Simple archiving script to save Piazza posts in JSON format

Primary LanguagePythonMIT LicenseMIT

Piazza Archiver

This is a simple Python script to download all posts from a course on Piazza using the unofficial Piazza API.

Installation

Requirements: Python >= 3.5

  1. Clone this repository: git clone https://github.com/64bitpandas/piazza-archiver (or download as zip if you don't have git)
  2. Install Piazza API: pip install piazza-api
  3. Rename the SECRETS.template file to SECRETS, and fill in your email and password. (If you don't want to write down your password, skip this step and enter it in manually when running the script.)

Usage

Run the script using python3 archive.py.

If you didn't complete Step 3 in the installation, you will be prompted to enter your username and password.

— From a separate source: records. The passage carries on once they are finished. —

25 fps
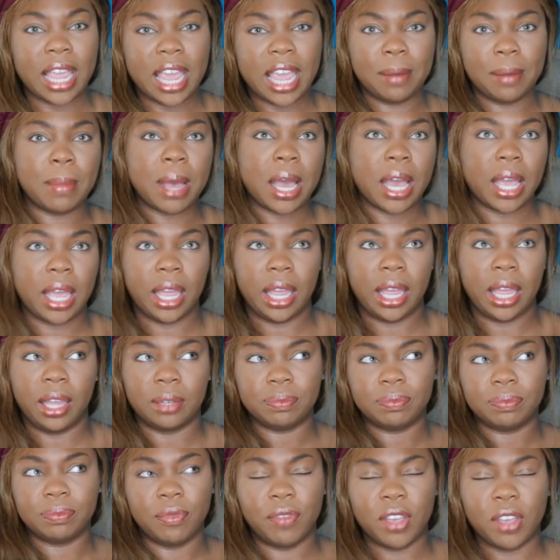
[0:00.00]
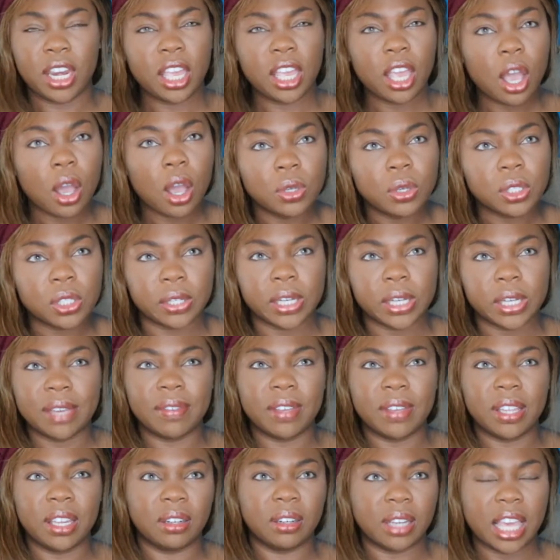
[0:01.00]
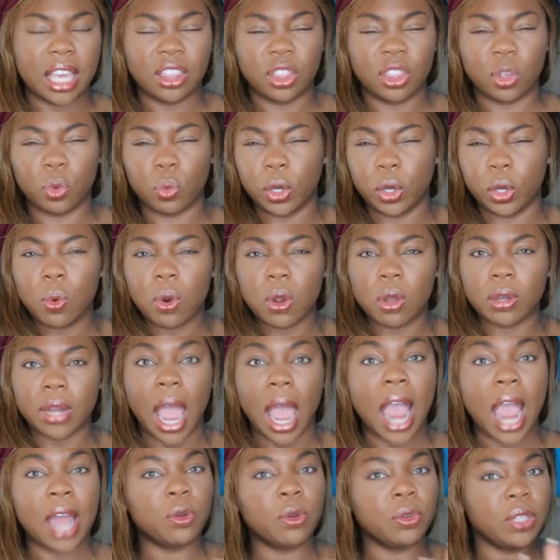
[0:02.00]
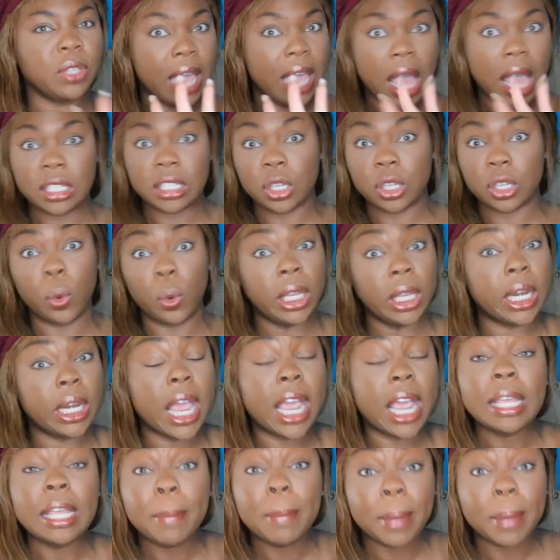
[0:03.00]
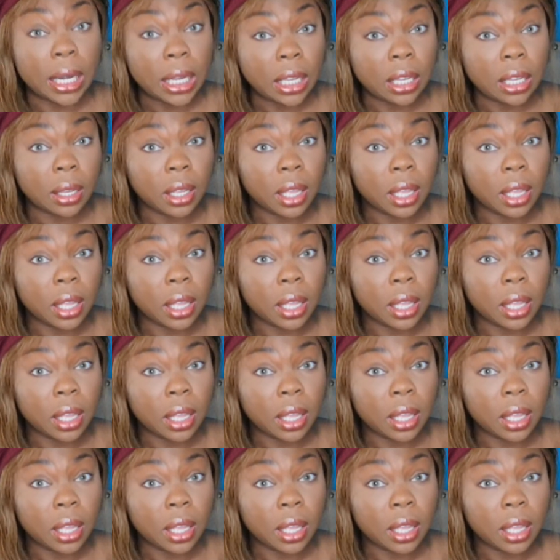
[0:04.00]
in my videos or even in the real world, I don't yes queen anybody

After authentication is successful, you can choose which course(s) you wish to archive from the list of courses your account is enrolled in. Each course will be assigned a number, which will be printed in the console. Accepted inputs include:

  • Single numbers, like 5
  • Ranges, like 10-15
  • Lists of ranges and numbers, like 1-5, 6, 10-15

The script will then create a new folder for each course it archives. Three files in JSON format are included in each folder:

  • info.json: basic course info
  • stats.json: publicly viewable course statistics such as top posters and number of posts by day
  • posts.json: list of all posts in the course

Disclaimers

  1. The Piazza API is unofficial, and there is no guarantee that it will be functional in the future if Piazza decides to change their architecture. If it breaks, this script will also break.
  2. Fetching each post requires an individual API request, and Piazza has an undetermined rate limit (from testing, it seems awfully close to 60/min). As such, this script will take a minimum of 1 second to fetch each post which is pretty slow. A course with 1000 posts would probably take about 20 minutes to fully export.
  3. I don't think this script as it is written violates any of Piazza's terms of service, but make sure to read it before doing anything with the data it collects. I am not a lawyer and this is not legal advice.